◆ **Problem to work on**: Could you reproduce all the entries under this sentence exactly, leaving the images aside?

Saved entries:
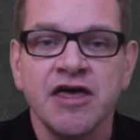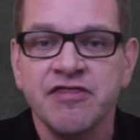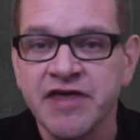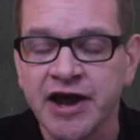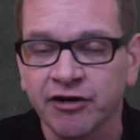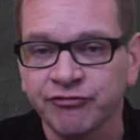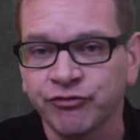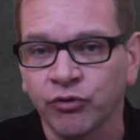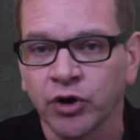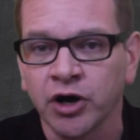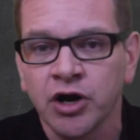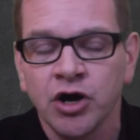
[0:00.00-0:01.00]

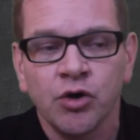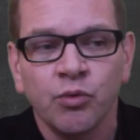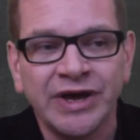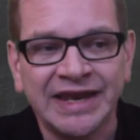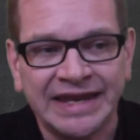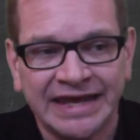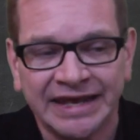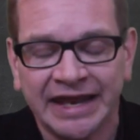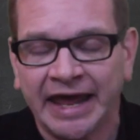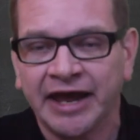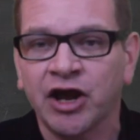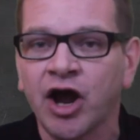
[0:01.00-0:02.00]
Therefore, we need
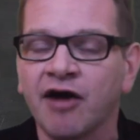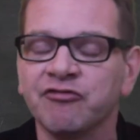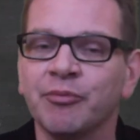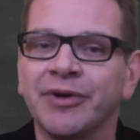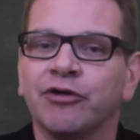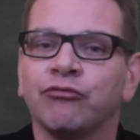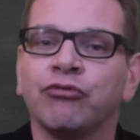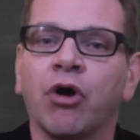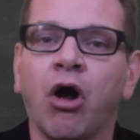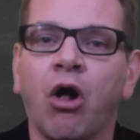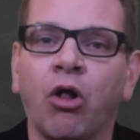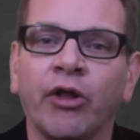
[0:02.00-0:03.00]
a government
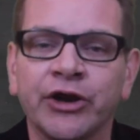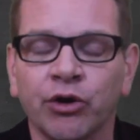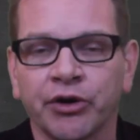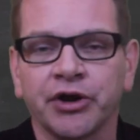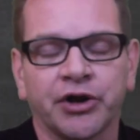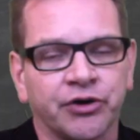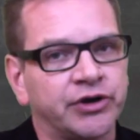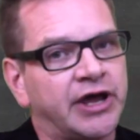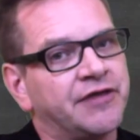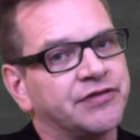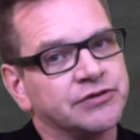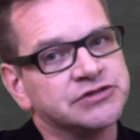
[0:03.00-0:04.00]
role in order to
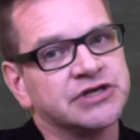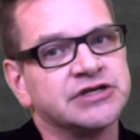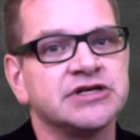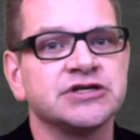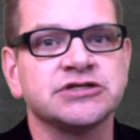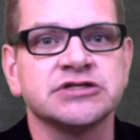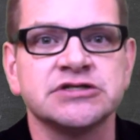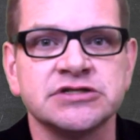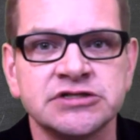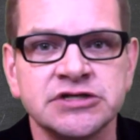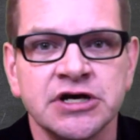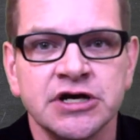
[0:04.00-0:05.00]
create those
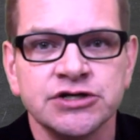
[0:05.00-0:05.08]
conditions.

◆ **Answer section**:
[0:00.00-0:01.00]

[0:01.00-0:02.00]
Therefore, we need
[0:02.00-0:03.00]
a government
[0:03.00-0:04.00]
role in order to
[0:04.00-0:05.00]
create those
[0:05.00-0:05.08]
conditions.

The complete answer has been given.